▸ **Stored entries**
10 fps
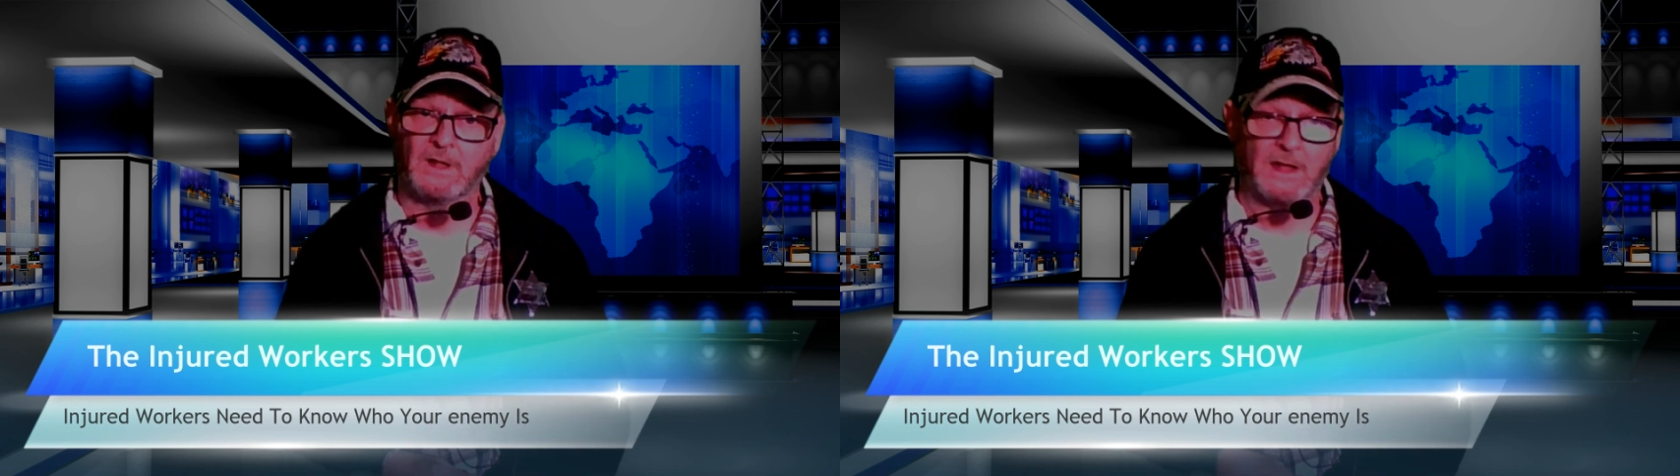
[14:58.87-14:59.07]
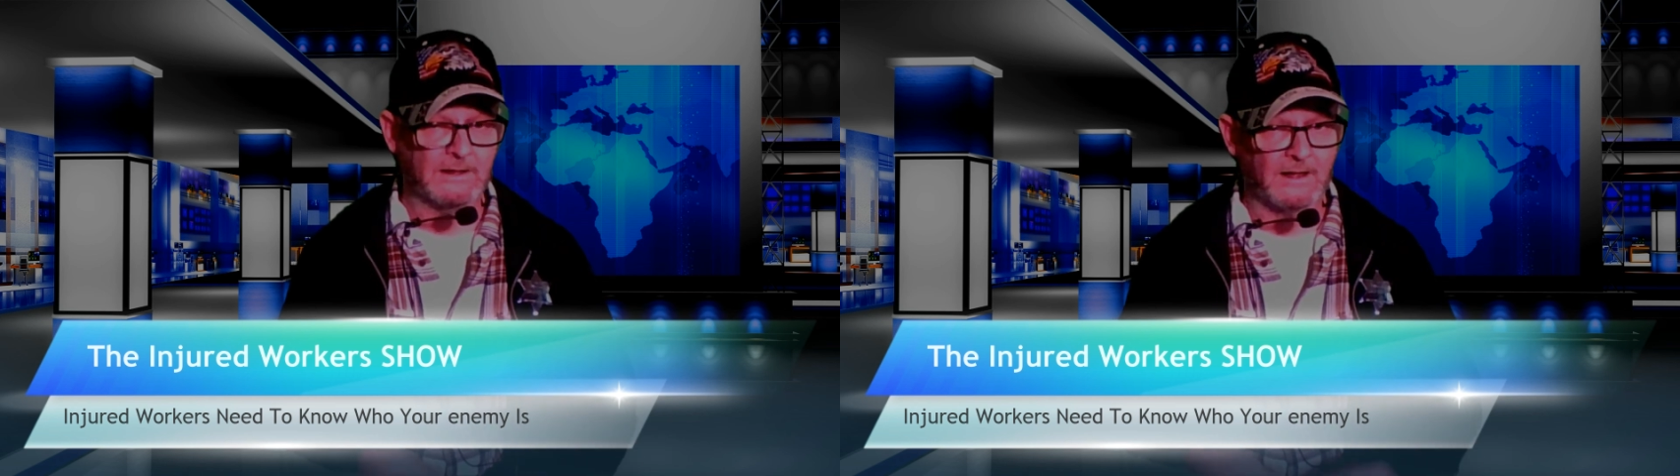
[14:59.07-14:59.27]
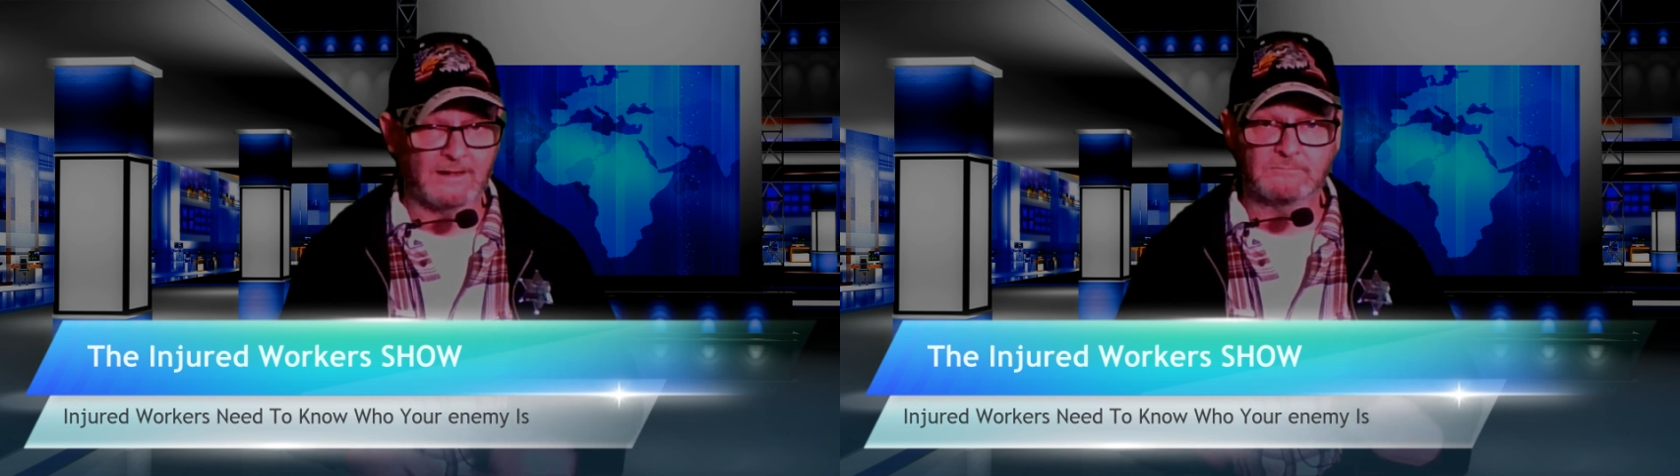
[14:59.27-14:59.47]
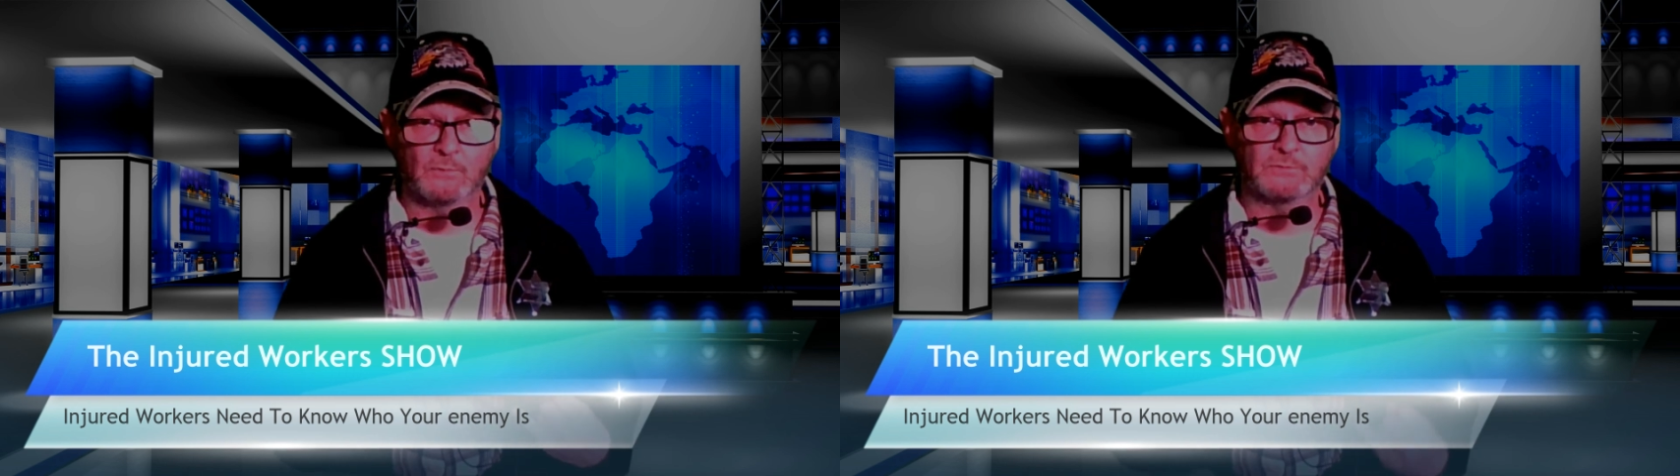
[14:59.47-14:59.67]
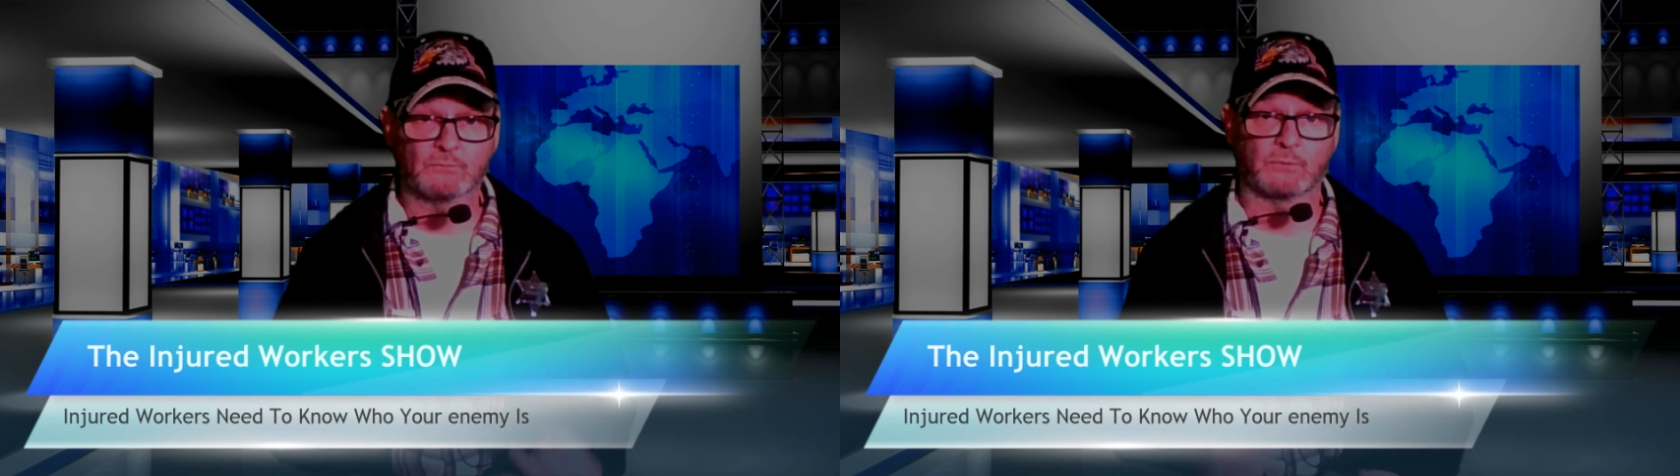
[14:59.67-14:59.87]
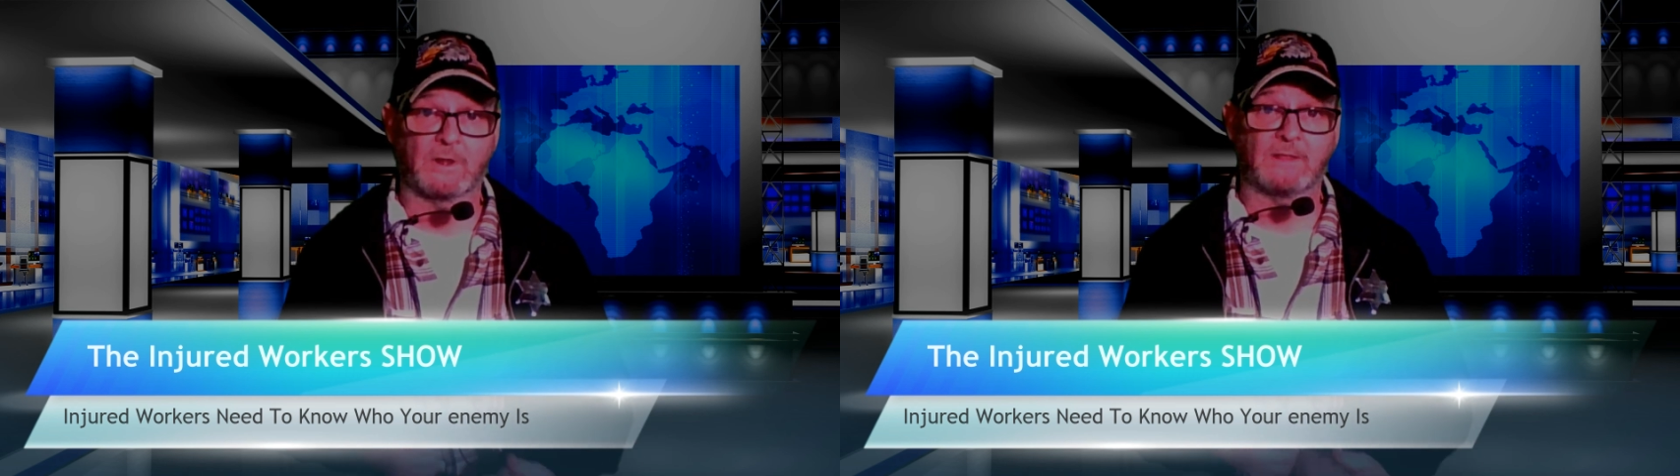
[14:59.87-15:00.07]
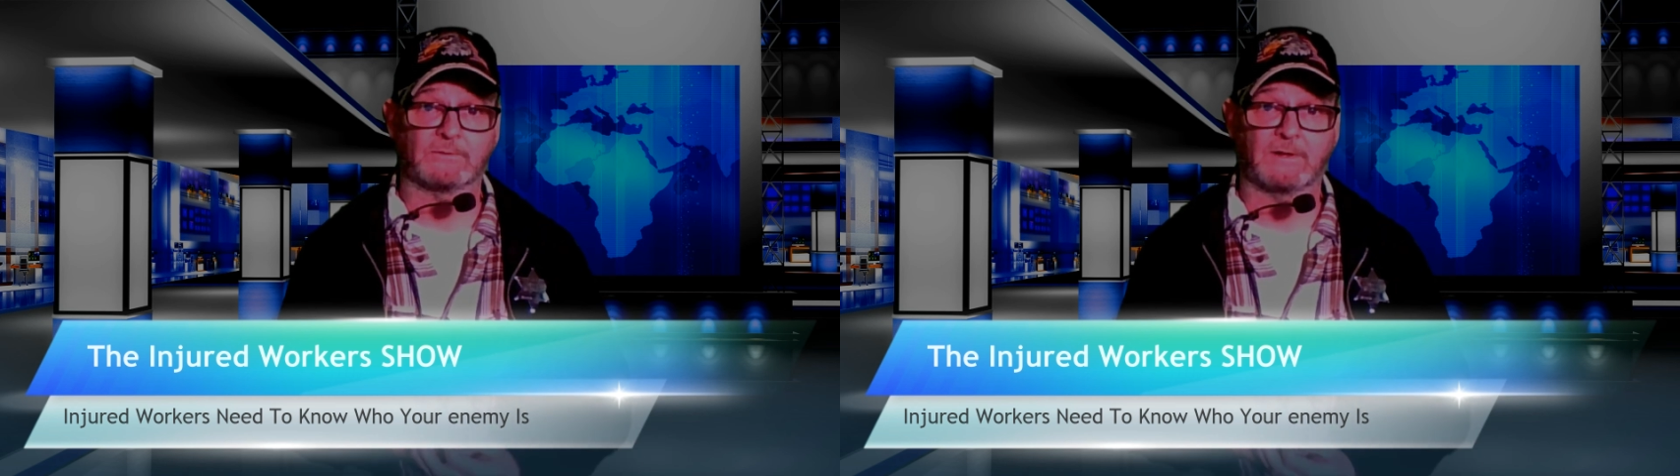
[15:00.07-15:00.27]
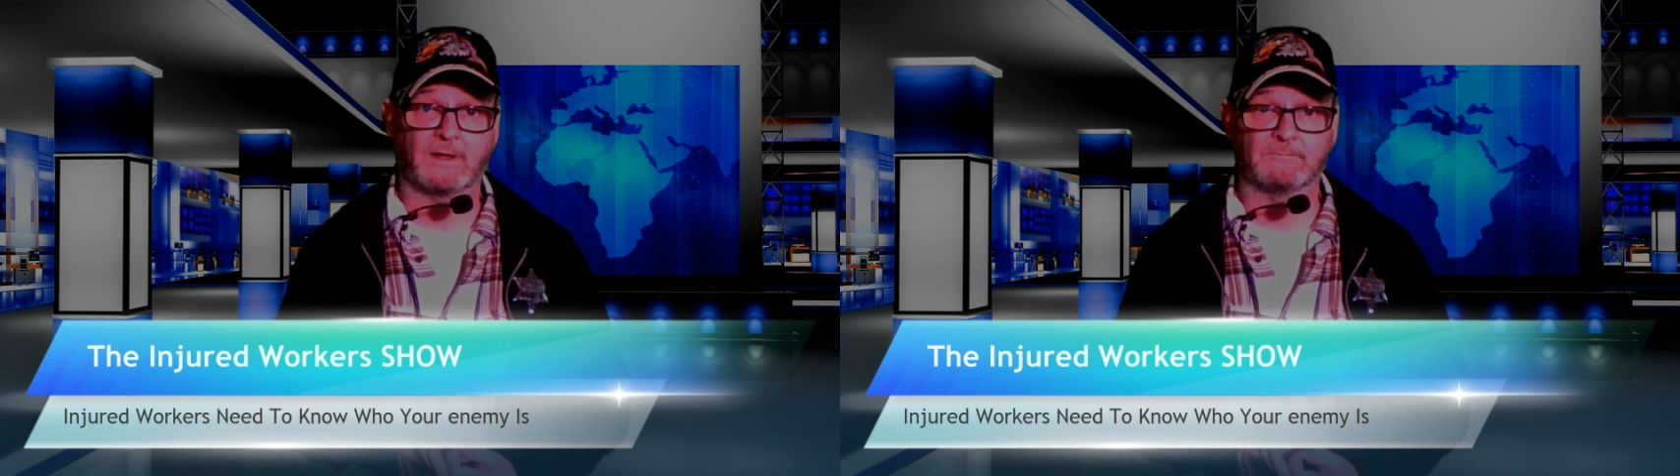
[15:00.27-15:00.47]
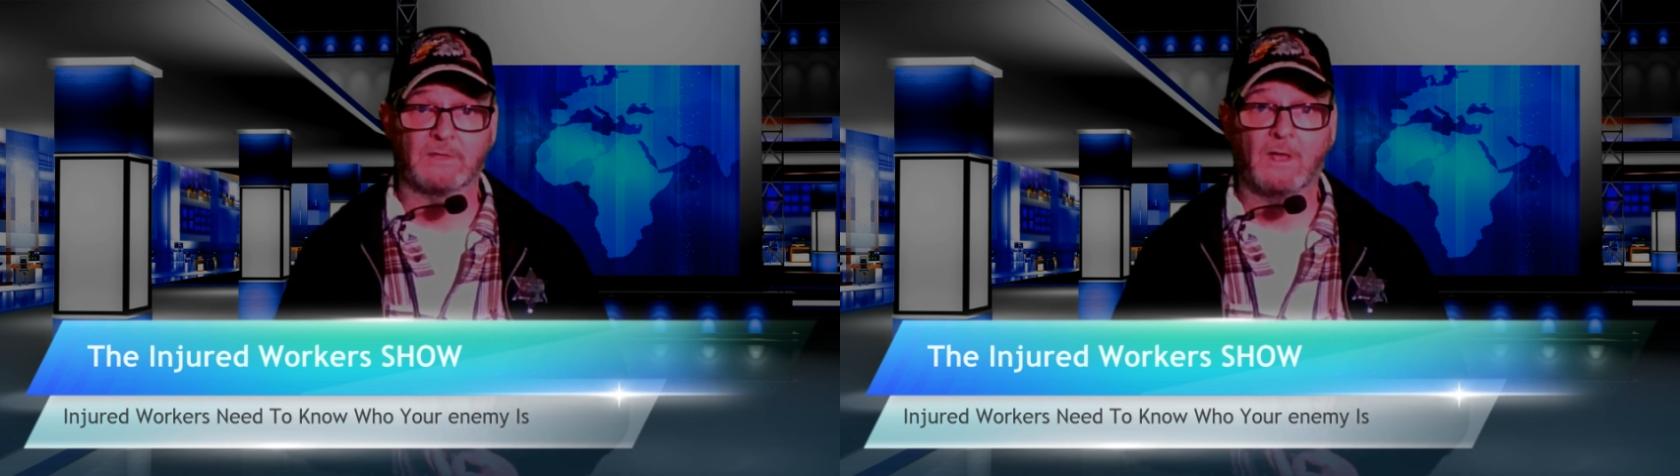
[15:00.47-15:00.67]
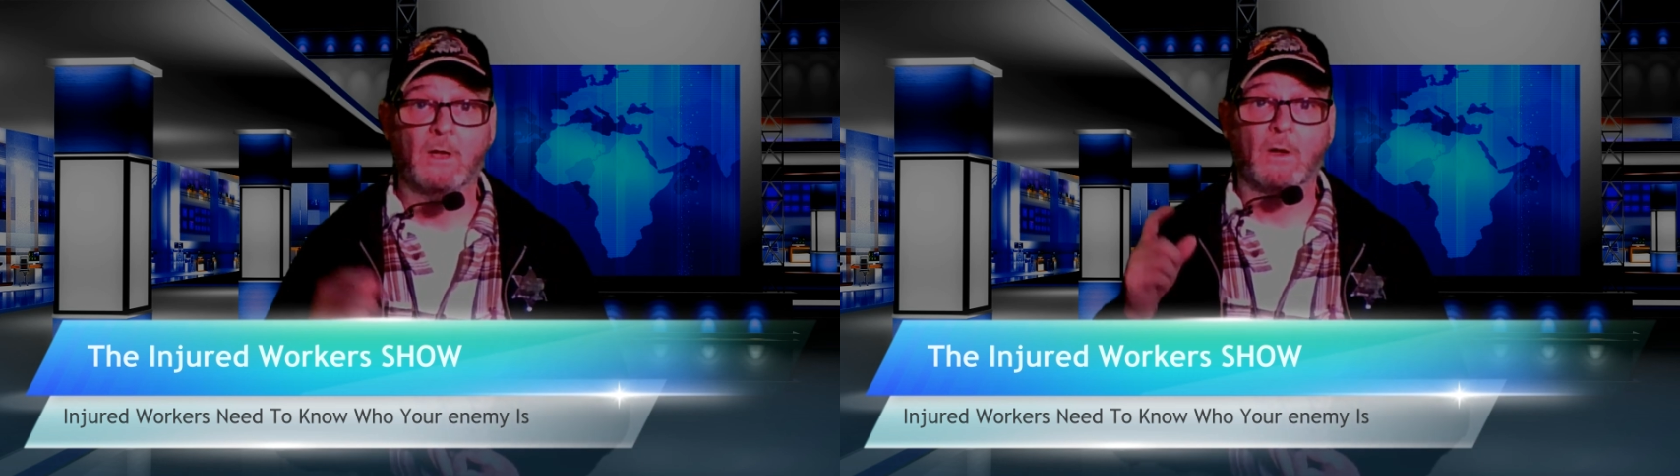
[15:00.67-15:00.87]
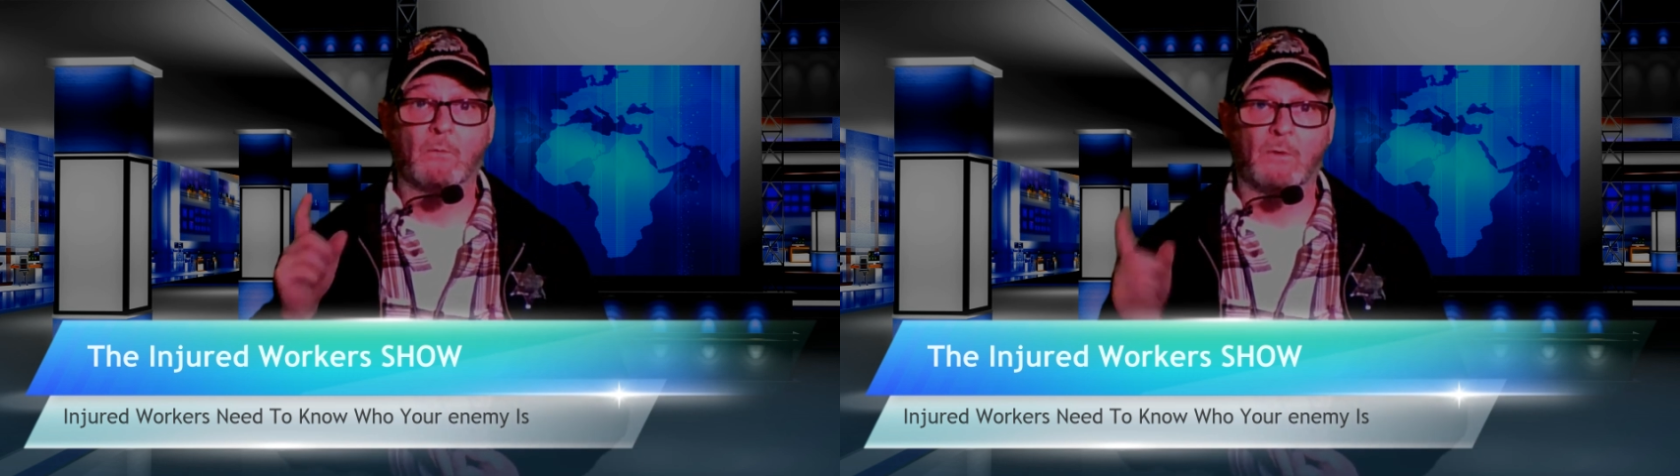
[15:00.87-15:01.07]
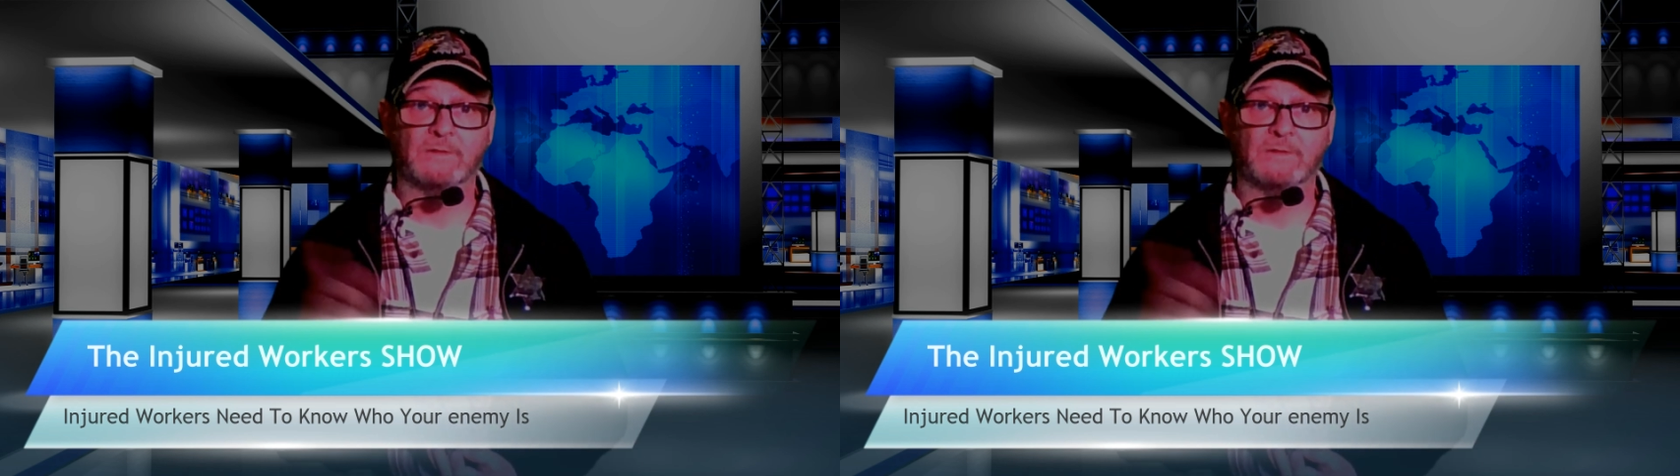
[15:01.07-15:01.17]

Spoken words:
And I would rather have one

▸ **Task requirements**
Word for word, repeat all the data, but not its images.

▸ **Result**
10 fps
[14:58.87-14:59.07]
[14:59.07-14:59.27]
[14:59.27-14:59.47]
[14:59.47-14:59.67]
[14:59.67-14:59.87]
[14:59.87-15:00.07]
[15:00.07-15:00.27]
[15:00.27-15:00.47]
[15:00.47-15:00.67]
[15:00.67-15:00.87]
[15:00.87-15:01.07]
[15:01.07-15:01.17]

Spoken words:
And I would rather have one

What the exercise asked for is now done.